Directed by Ayckbourn, his 85th play can be seen on stage in The Round until Saturday and now in a filmed recording in front of a live audience until midnight on Sunday.

One day in 2020 lockdown, veteran actor Rob spots a stranger hanging out the washing in the adjoining garden, but his neighbours have not been around for months. Who is the mysterious girl next door? And why is she wearing 1940s’ clothing?

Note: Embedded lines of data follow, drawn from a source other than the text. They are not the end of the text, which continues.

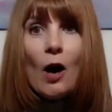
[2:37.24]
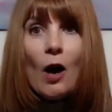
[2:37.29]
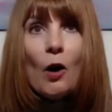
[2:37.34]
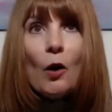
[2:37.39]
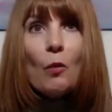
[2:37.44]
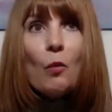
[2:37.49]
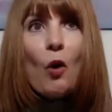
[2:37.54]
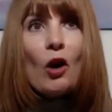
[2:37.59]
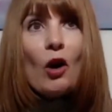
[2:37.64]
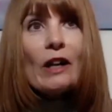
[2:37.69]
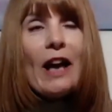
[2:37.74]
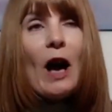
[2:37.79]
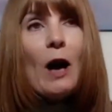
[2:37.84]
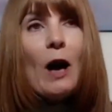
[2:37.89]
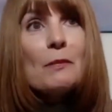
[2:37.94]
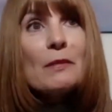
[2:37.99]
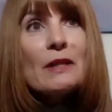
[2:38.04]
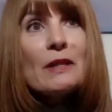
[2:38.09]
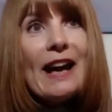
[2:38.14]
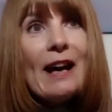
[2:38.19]
what
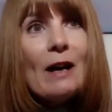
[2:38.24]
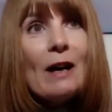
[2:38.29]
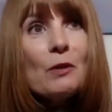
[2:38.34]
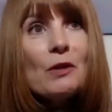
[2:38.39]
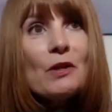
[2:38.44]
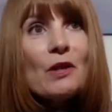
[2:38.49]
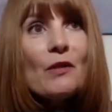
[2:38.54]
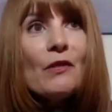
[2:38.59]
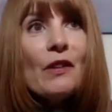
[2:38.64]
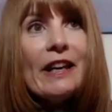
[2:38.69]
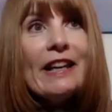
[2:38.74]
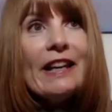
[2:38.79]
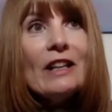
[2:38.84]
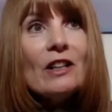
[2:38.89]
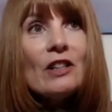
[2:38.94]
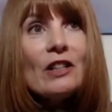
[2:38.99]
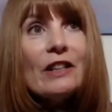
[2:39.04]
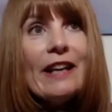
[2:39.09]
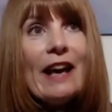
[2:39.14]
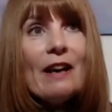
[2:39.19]
comes out of
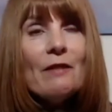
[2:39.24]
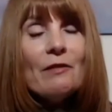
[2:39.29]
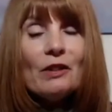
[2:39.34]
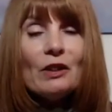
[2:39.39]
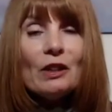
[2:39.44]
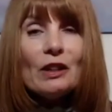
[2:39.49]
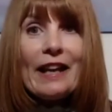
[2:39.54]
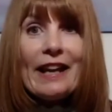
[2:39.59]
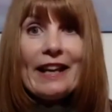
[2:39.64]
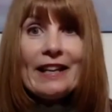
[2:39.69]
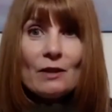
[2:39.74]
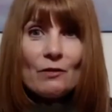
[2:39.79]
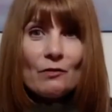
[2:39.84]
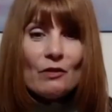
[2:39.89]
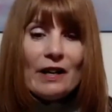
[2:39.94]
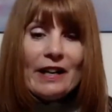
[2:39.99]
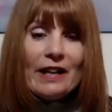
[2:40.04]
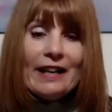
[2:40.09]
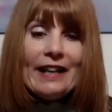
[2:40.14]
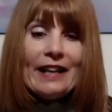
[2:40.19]
each level is
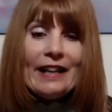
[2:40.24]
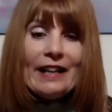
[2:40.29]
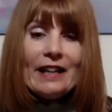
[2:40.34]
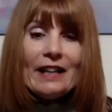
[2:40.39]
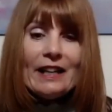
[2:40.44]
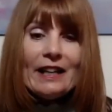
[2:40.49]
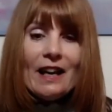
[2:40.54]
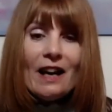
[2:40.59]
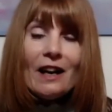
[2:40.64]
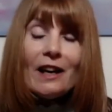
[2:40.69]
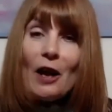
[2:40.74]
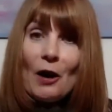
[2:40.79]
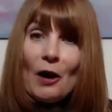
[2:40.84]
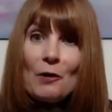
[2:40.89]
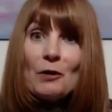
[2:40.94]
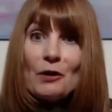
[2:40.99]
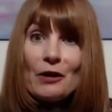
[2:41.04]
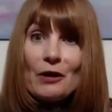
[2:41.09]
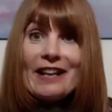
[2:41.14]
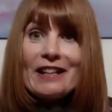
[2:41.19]
really a
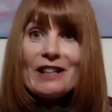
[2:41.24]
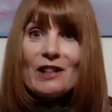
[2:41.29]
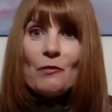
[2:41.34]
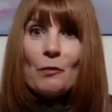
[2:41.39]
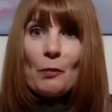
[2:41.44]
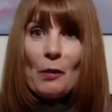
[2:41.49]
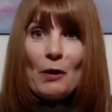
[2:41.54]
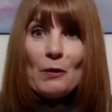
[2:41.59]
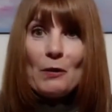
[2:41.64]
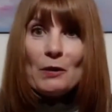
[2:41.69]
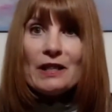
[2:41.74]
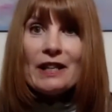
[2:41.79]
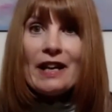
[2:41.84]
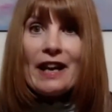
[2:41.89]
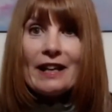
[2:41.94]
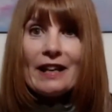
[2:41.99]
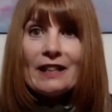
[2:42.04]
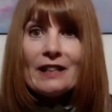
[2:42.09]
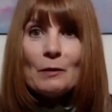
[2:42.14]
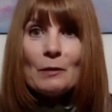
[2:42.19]
co-creative
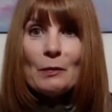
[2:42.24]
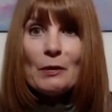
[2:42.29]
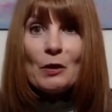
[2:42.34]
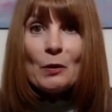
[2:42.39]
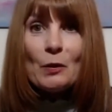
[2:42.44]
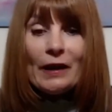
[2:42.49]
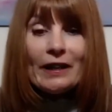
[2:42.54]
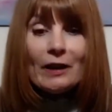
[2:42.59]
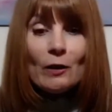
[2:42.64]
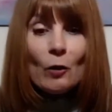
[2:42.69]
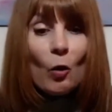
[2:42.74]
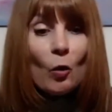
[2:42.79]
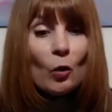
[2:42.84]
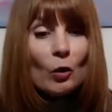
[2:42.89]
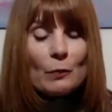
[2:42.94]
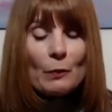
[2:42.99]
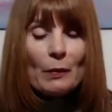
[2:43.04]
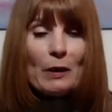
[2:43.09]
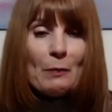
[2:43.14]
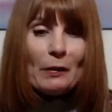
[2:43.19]
process between all
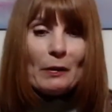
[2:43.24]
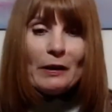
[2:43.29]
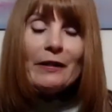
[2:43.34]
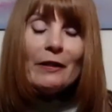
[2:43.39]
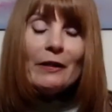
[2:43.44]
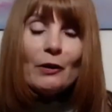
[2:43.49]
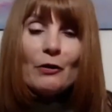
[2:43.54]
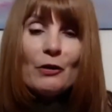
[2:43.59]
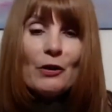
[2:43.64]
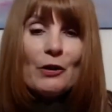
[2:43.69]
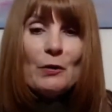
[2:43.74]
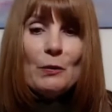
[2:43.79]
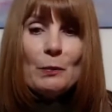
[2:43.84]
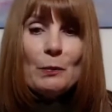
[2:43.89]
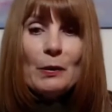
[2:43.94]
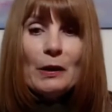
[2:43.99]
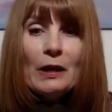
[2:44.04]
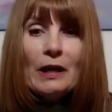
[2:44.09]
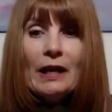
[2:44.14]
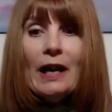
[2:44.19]
the people in the group,
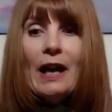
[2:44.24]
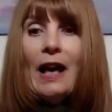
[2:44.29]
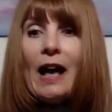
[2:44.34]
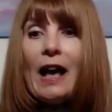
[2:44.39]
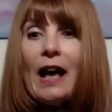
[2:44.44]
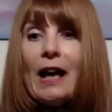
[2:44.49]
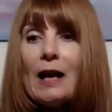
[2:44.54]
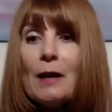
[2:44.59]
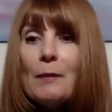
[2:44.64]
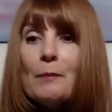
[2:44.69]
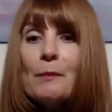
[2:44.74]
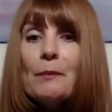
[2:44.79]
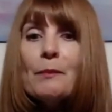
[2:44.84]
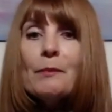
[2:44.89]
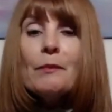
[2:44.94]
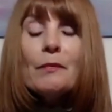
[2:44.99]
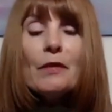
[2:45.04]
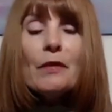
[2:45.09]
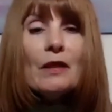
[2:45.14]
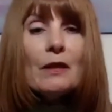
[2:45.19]

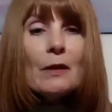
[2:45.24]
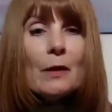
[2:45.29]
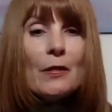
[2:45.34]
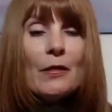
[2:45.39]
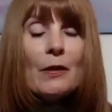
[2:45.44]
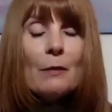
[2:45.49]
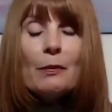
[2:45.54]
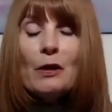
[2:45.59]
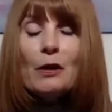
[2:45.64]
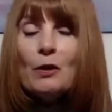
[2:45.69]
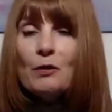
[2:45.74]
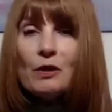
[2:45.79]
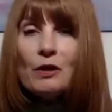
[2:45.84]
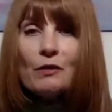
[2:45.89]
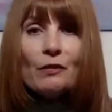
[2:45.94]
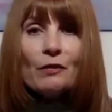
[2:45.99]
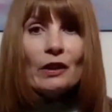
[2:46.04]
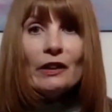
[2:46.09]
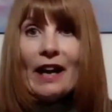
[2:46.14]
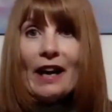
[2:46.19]
the
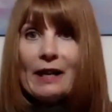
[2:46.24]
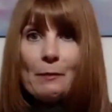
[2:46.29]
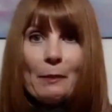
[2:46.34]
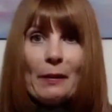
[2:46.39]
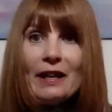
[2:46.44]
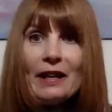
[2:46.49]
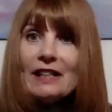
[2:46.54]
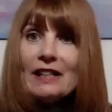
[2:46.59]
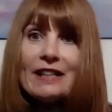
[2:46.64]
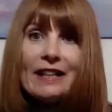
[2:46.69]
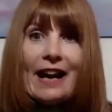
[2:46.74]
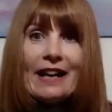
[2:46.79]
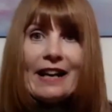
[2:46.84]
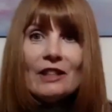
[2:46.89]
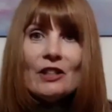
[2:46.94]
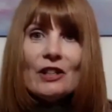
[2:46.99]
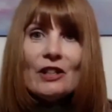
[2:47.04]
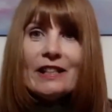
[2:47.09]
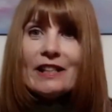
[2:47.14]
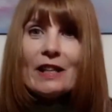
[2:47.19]
beautiful light beings and
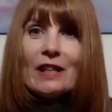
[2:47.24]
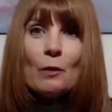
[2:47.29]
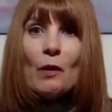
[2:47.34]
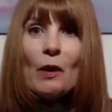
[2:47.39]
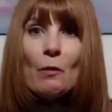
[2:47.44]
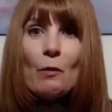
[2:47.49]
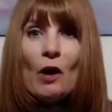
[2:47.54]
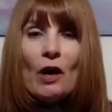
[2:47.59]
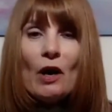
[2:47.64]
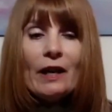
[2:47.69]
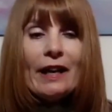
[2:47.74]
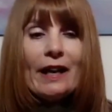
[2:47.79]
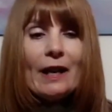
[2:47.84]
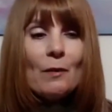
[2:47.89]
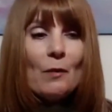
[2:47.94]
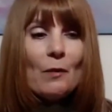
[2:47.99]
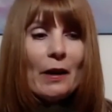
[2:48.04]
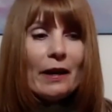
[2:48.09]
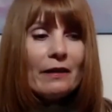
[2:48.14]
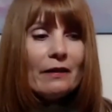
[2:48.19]
energies that we're working
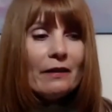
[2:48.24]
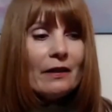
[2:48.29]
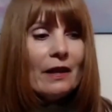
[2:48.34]
with,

Ray of sunshine: Edwin Ray as Tick/Mitzi in Priscilla Queen Of The Desert at Leeds Grand Theatre. Picture: Darren Bell

Musical of the week ahead: Priscilla Queen Of The Desert, Leeds Grand Theatre, July 6 to 10

PRISCILLA Queen Of The Desert returns to Leeds for seven socially distanced performances in a new production produced by Mark Goucher and, for the first time, Jason Donovan, star of the original West End show and two UK tours.

Loaded up with glorious costumes, fabulous feathers and dance-floor classics, three friends hop aboard a battered old bus bound for Alice Springs to put on the show of a lifetime.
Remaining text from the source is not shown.